# Jet Ski Fishing Flaming Gorge



## Pavlik (Sep 11, 2007)

Me and a friend took my SeaDoo to FG over the past couple of days. The first day, we launched out of Sheep Creek, and motored over to the backside of Kingfisher Island to troll / jig for kokanee. We got one tiny kokanee, a tiny lake trout, and a few small rainbows. Got the bows 50 feet down trolling RMT squid stuff. Got the small lake trout jigging a buzz bomb 40 feet down. Had a couple more fish hit and come off when jigging. No size to anything, but we kept a few to fry over the fire that night. 
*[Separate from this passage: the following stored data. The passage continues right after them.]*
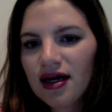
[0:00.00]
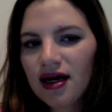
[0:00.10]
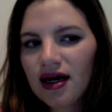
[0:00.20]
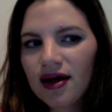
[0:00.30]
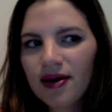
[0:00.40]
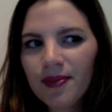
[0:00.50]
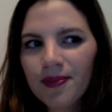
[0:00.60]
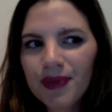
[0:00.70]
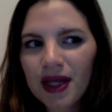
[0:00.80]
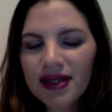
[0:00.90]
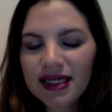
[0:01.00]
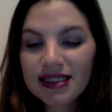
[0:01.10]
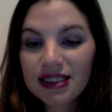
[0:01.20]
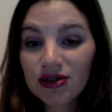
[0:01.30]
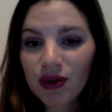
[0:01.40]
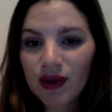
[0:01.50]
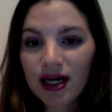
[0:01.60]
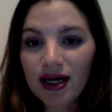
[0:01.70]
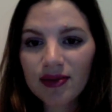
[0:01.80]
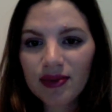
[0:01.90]
I think it's still going
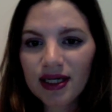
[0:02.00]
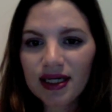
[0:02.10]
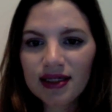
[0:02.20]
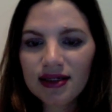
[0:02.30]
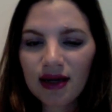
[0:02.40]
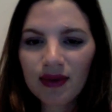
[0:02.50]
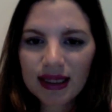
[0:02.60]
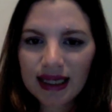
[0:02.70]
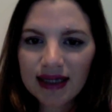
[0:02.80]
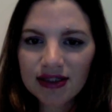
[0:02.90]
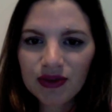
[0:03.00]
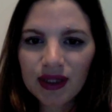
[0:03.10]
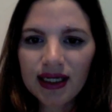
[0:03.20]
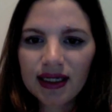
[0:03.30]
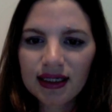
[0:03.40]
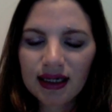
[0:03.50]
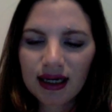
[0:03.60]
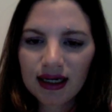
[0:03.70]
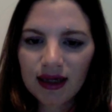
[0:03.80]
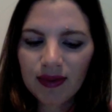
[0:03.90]
on, but I went last week and got
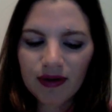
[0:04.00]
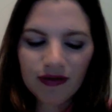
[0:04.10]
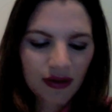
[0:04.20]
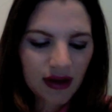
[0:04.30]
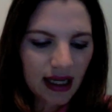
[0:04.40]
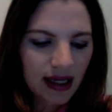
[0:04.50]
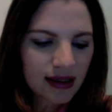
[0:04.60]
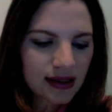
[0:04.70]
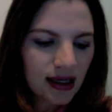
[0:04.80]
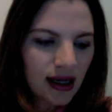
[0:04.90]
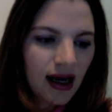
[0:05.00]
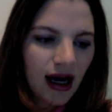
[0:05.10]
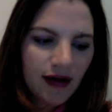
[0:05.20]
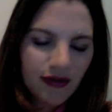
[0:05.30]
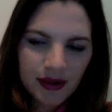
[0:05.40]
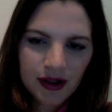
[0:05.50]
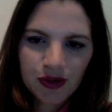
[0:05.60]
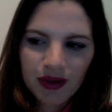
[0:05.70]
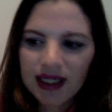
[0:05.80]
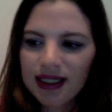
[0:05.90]
a few things from the new
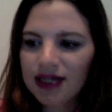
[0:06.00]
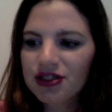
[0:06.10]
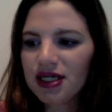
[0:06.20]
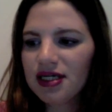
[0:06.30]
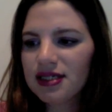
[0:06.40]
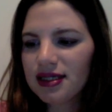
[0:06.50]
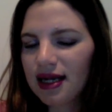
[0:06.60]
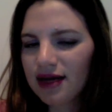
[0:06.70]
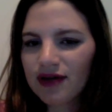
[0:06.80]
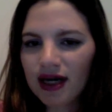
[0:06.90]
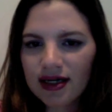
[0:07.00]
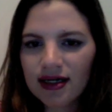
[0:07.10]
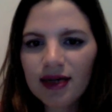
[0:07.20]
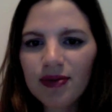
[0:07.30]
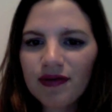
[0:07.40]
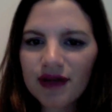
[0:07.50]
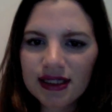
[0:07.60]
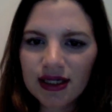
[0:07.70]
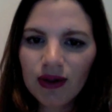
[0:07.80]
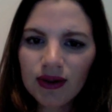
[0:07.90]
spring collections. And then I've gotten a couple of things
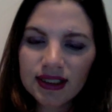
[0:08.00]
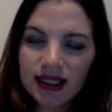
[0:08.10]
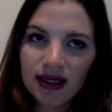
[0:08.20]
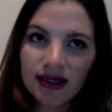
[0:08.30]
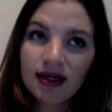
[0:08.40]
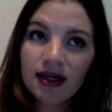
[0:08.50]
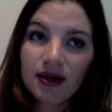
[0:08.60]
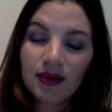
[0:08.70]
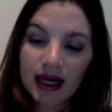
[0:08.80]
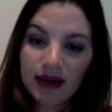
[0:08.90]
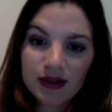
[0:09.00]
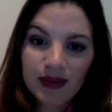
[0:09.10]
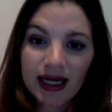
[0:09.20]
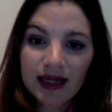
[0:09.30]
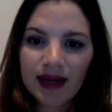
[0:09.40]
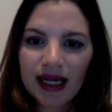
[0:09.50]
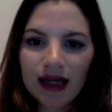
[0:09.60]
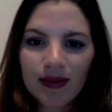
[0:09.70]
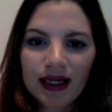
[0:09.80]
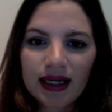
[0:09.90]
at Ulta when I was back in
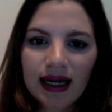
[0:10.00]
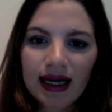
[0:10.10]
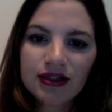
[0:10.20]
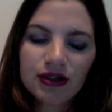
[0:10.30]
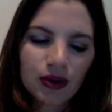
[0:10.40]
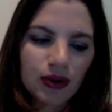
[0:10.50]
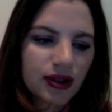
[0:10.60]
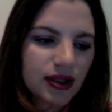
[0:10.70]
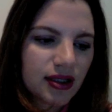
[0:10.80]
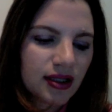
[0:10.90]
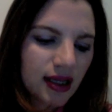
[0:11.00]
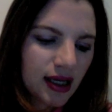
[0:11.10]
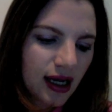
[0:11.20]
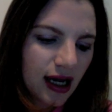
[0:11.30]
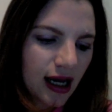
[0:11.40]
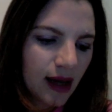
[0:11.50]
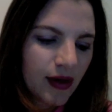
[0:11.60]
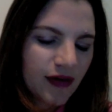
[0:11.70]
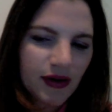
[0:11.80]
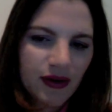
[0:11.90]
Miami, and I had to order
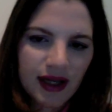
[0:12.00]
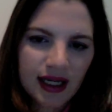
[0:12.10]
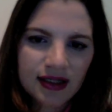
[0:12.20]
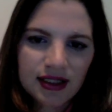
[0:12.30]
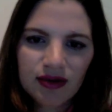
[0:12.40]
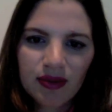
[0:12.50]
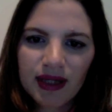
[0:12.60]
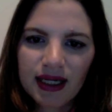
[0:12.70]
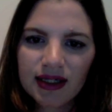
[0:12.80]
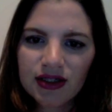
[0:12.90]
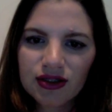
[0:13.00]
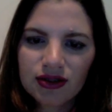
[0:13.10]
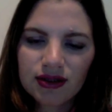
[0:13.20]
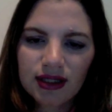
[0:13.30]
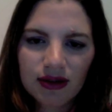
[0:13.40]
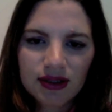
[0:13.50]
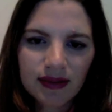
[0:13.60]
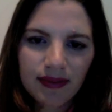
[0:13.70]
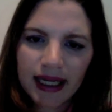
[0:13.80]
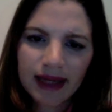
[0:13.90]
a few things to replenish,
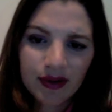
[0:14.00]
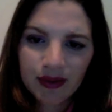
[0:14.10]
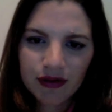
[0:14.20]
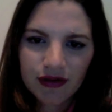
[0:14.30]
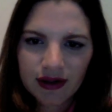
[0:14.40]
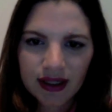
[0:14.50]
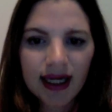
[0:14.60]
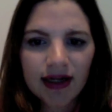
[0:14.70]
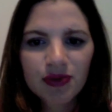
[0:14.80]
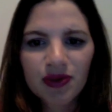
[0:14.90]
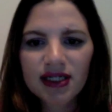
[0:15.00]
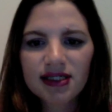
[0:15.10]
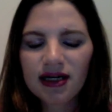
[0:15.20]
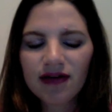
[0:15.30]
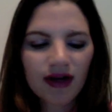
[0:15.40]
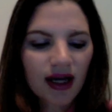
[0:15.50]
some makeup remover and hairspray and stuff.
The next day, we drove to Antelope Flat to try for some macs. This time, we split up. My friend took my porta bote and I took my jet ski. After about an hour, I did not get a single bite. So I motored down the channel in search for trout bass and kokes. I got into a few bass around Kingfisher Island, but no size to them. Then, I motored over to Carter Creek, and caught some small bows out of the creek. It is running low right now. Finally, I tried for Kokanee in Sheep Creek Bay, and around Kingfisher Island again, with no luck. I motored over to Linwood bay to find that my friend has lost a large mack on his 1.5 pound homemade jigging lure. It broke his line. So, after lunch, we put the porta bote away, and both got on the SeaDoo to search out the macs in Linwood Bay. After a couple of hours, we had no luck and headed home.


----------



## outdoorser (Jan 14, 2013)

That sounds REALLY fun!


----------



## tye dye twins (Mar 8, 2011)

Where are the fish pics? 

Pics of the fish or it didn't happen!!!!!!!!!!


----------



## elkman (Sep 1, 2013)

I knew there had to be a use for a jet ski. Just kidding that does sound like a lot of fun. I have never been on a jet ski so I have no idea how they work. You do have my interest peaked. Can you go slow enough on one to troll?


----------



## Pavlik (Sep 11, 2007)

slowest speed is 1.7 mph


----------